8. Da die Beschwerde vom Ergebnis her begründet erschien, war über die Höhe der geltend gemachten Kosten abzusprechen.

Demnach war bedeutsam, daß die Beschwerde, was die Umstände der Festnahme und nachfolgende Anhaltung anlangt, offensichtlich nicht gehörig recherchiert erschien, wodurch der begehrte Einheitssatz für übliche Zwischenerledigungen und Rückfragen nicht zuzuerkennen war. Allerdings erschien für die Abfassung der Beschwerde, verglichen mit den Zuordnungskriterien bezüglich der übrigen Tarife nach dem Rechtsanwaltstarifgesetz, die Anwendung der TP 3 B mit dem Betrag von 5.671 S gerechtfertigt. Bei der Verzeichnung des Honorares für den Schriftsatz vom 6. August 1991, bei dem es sich um Ausführungen ohne erkennbare Zwischenerledigungen und um die Verzeichnung der Kosten handelte, war die angesprochene Tarifpost 3 A im Betrag von 4.532 S allerdings ohne Einheitssatz gerechtfertigt. Die geltend gemachten Barauslagen hinsichtlich Stempelgebühren waren nur im Betrag von 120 S zuzuerkennen, zumal die Beschwerde nur in einfacher Ausfertigung überreicht werden muß. Über einen allfälligen Gebührenrückerstattungsanspruch der zweifach überreichten und gestempelten Beschwerde hat die Finanzverwaltung zu befinden.

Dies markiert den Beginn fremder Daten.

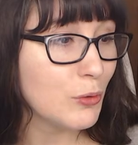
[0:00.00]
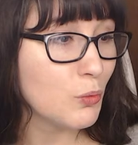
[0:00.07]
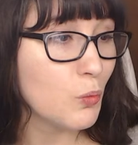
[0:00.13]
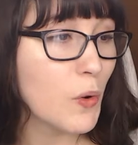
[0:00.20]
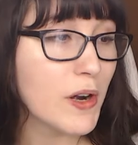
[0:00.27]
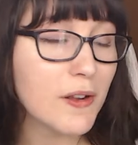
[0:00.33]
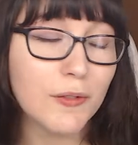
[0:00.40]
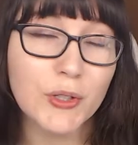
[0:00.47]

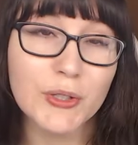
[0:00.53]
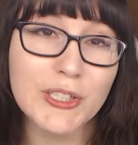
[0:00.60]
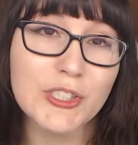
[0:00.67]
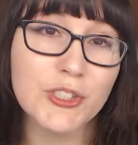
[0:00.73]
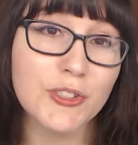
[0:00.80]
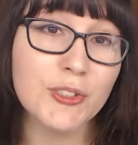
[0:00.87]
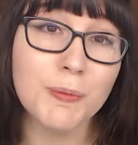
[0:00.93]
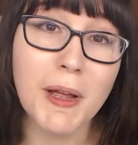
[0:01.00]
One of your
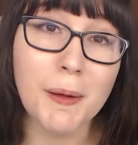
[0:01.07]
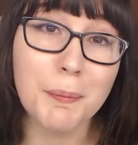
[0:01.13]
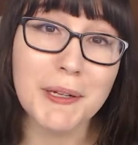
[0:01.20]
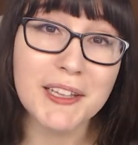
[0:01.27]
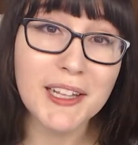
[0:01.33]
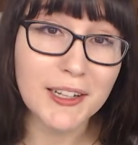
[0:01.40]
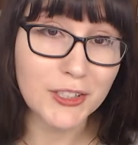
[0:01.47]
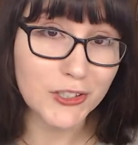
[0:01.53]
issues might
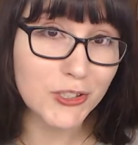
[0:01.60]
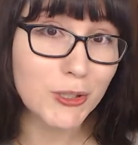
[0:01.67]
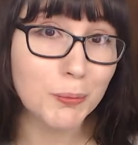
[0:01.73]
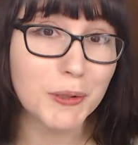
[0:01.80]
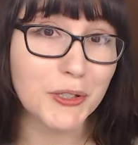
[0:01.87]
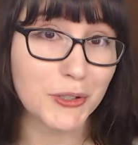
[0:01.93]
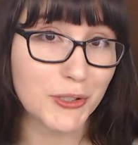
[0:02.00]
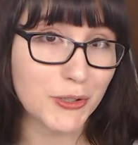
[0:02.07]
be that your
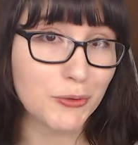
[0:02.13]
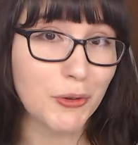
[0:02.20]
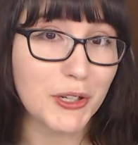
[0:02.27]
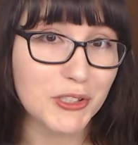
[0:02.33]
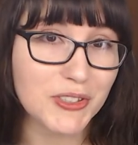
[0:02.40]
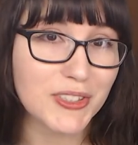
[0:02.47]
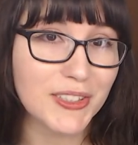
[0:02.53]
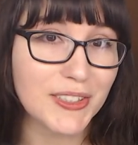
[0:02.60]
splitter's
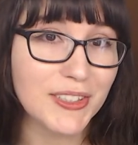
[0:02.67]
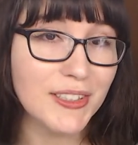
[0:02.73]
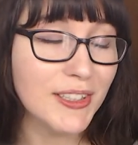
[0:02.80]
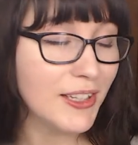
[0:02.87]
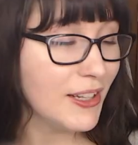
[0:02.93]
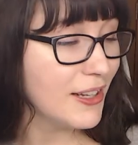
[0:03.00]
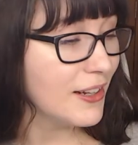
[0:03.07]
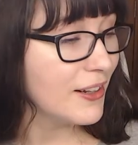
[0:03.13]
rusted.
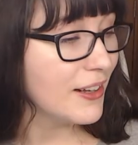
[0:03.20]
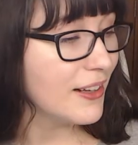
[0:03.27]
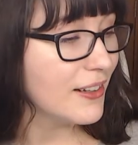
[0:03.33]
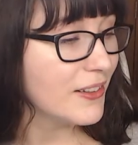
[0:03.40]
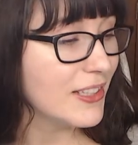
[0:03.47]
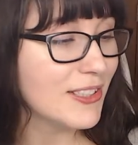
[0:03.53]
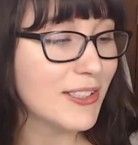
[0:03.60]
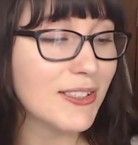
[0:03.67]

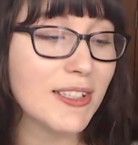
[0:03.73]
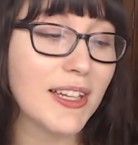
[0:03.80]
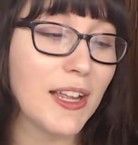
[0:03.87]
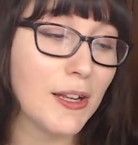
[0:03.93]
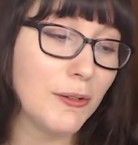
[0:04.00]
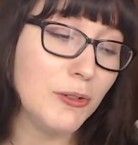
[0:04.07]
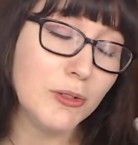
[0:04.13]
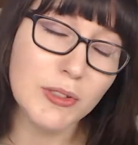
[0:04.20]
This is
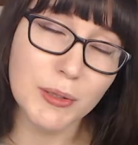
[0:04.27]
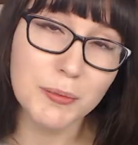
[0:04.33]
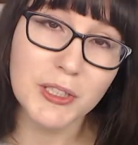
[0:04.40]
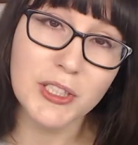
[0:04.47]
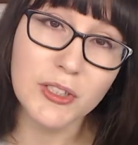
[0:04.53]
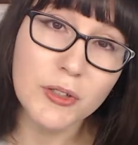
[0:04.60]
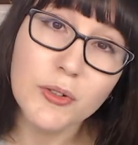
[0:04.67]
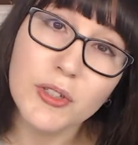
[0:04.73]
again
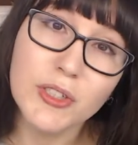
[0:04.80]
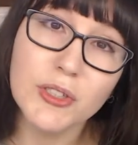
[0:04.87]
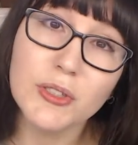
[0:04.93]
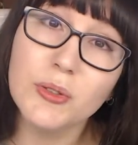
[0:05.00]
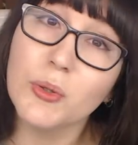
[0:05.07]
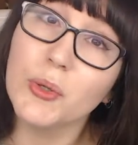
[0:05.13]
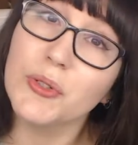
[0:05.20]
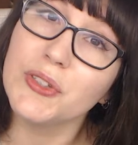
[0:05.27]
something you could
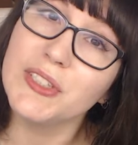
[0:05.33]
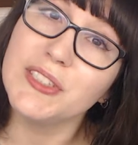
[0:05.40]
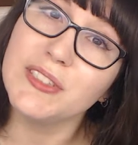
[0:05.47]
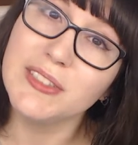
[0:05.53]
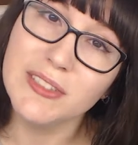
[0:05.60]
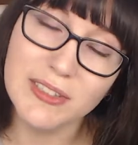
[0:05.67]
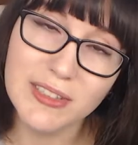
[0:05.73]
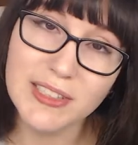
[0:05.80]
do, or
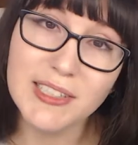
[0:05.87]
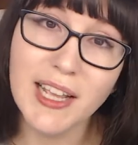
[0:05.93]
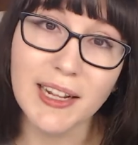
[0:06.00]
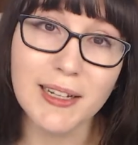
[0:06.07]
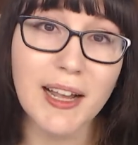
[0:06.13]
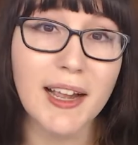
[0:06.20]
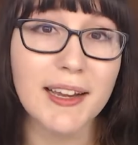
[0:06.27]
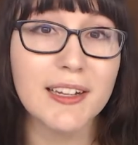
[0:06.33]
the
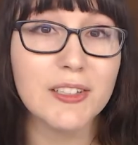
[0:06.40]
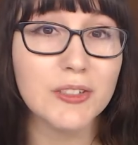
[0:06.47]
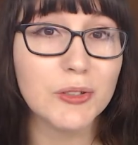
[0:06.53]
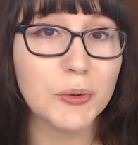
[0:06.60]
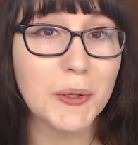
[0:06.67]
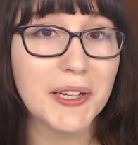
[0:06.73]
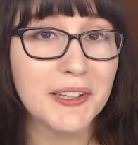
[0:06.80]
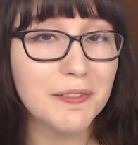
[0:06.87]
tech guy can
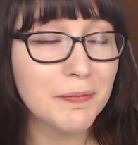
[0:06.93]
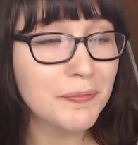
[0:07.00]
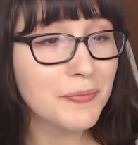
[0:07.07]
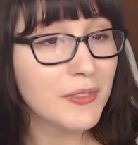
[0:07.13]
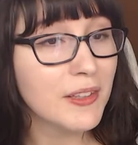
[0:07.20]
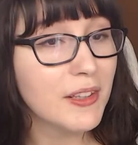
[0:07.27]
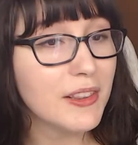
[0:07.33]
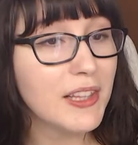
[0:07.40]
do it.
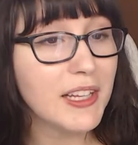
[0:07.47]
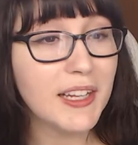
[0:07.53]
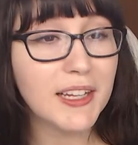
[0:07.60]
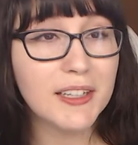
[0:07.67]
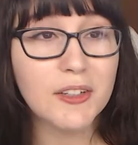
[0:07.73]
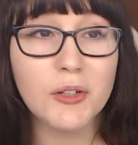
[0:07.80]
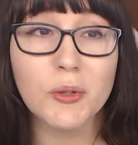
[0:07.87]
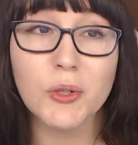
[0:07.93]

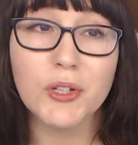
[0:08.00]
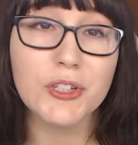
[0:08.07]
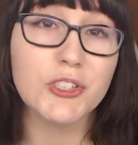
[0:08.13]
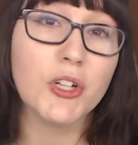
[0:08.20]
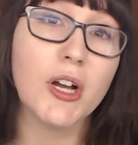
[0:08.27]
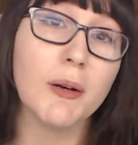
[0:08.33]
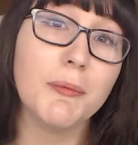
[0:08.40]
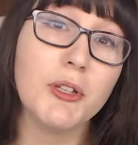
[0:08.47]
They know their
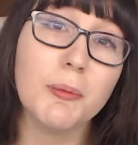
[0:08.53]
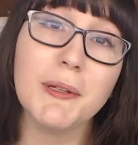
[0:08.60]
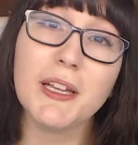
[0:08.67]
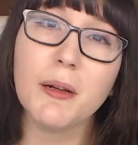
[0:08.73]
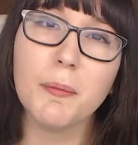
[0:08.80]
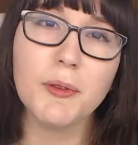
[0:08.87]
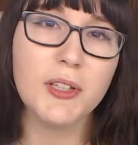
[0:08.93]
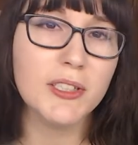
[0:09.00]
job, they'll be
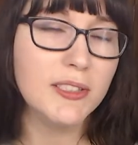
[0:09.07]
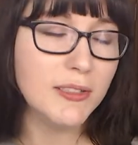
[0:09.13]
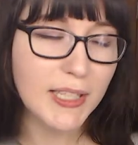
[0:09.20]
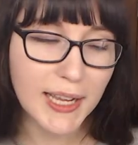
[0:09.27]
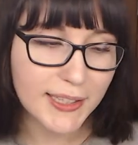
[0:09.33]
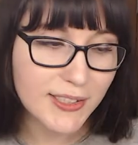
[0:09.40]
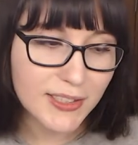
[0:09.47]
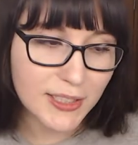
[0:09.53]
able to
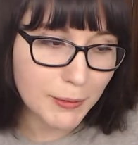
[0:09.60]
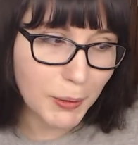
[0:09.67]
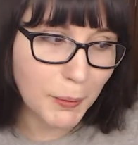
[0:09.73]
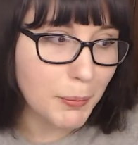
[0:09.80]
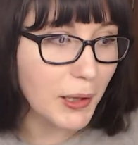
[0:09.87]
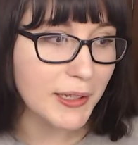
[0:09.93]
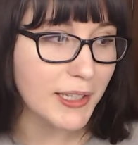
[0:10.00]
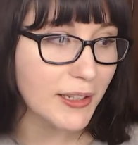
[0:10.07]
test it by
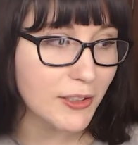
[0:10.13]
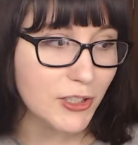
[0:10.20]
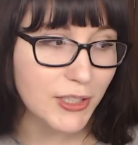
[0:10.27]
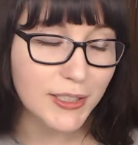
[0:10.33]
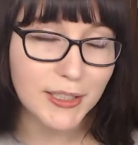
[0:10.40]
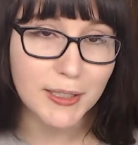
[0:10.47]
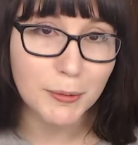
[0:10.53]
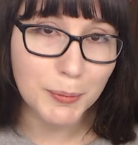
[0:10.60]
plugging
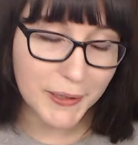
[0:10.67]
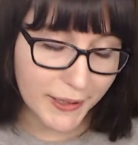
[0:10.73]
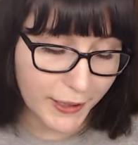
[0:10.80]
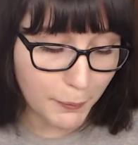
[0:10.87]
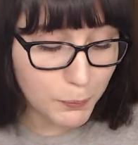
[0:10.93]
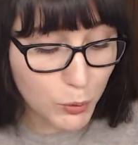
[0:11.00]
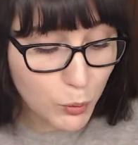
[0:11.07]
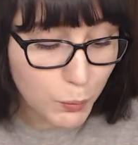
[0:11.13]
shit in and being
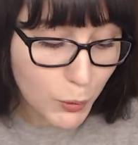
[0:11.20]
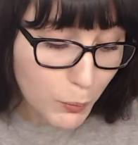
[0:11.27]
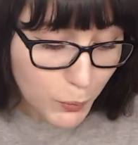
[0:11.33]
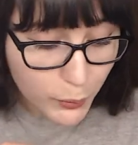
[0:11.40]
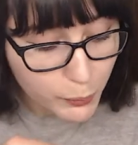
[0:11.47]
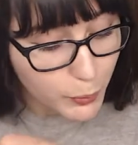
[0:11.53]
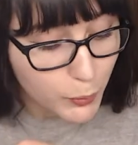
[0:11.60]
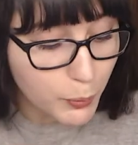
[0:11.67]
like, boop, boop,
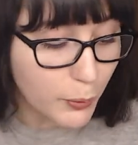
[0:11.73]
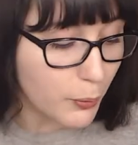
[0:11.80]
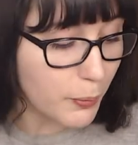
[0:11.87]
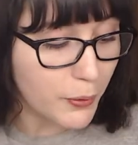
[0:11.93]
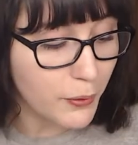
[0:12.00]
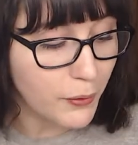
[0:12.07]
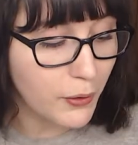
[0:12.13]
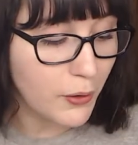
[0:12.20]
boop, boop, boop.
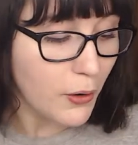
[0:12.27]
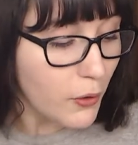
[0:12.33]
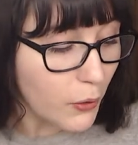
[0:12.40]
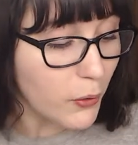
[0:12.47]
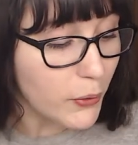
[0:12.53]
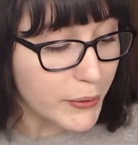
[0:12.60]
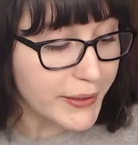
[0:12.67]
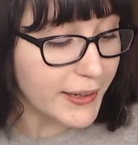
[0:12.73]

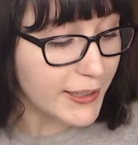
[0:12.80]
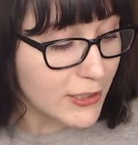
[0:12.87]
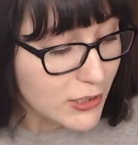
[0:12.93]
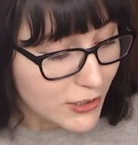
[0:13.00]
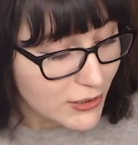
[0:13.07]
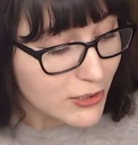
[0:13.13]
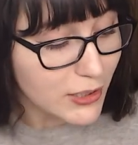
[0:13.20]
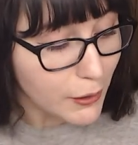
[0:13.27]
Oh yes,
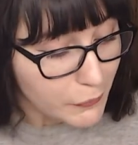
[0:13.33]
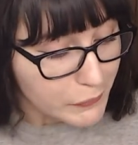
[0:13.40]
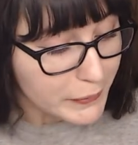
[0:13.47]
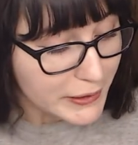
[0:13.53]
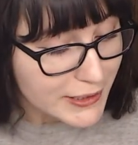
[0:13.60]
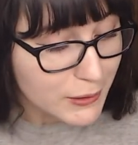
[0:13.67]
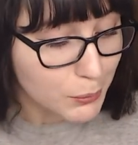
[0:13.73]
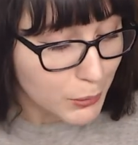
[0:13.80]
it's
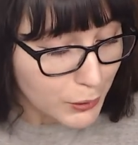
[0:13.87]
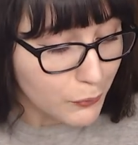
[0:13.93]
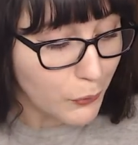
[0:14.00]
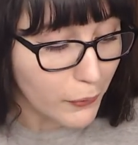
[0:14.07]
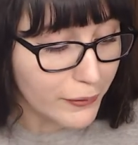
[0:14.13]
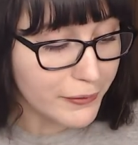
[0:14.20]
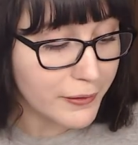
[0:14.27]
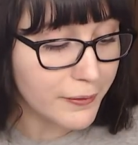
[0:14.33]
definitely something
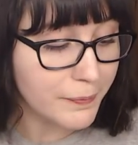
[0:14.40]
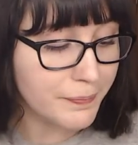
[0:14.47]
wrong.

Aus all diesen Gründen war daher wie im Spruch zu entscheiden. Rechtsmittelbelehrung:

Gegen diesen Bescheid ist eine weitere Berufung unzulässig.

Hinweis:

Gegen diesen Bescheid kann innerhalb von sechs Wochen ab der Zustellung eine Beschwerde an den Verwaltungsgerichtshof oder an den Verfassungsgerichtshof erhoben werden. Sie muß von einem Rechtsanwalt unterschrieben sein.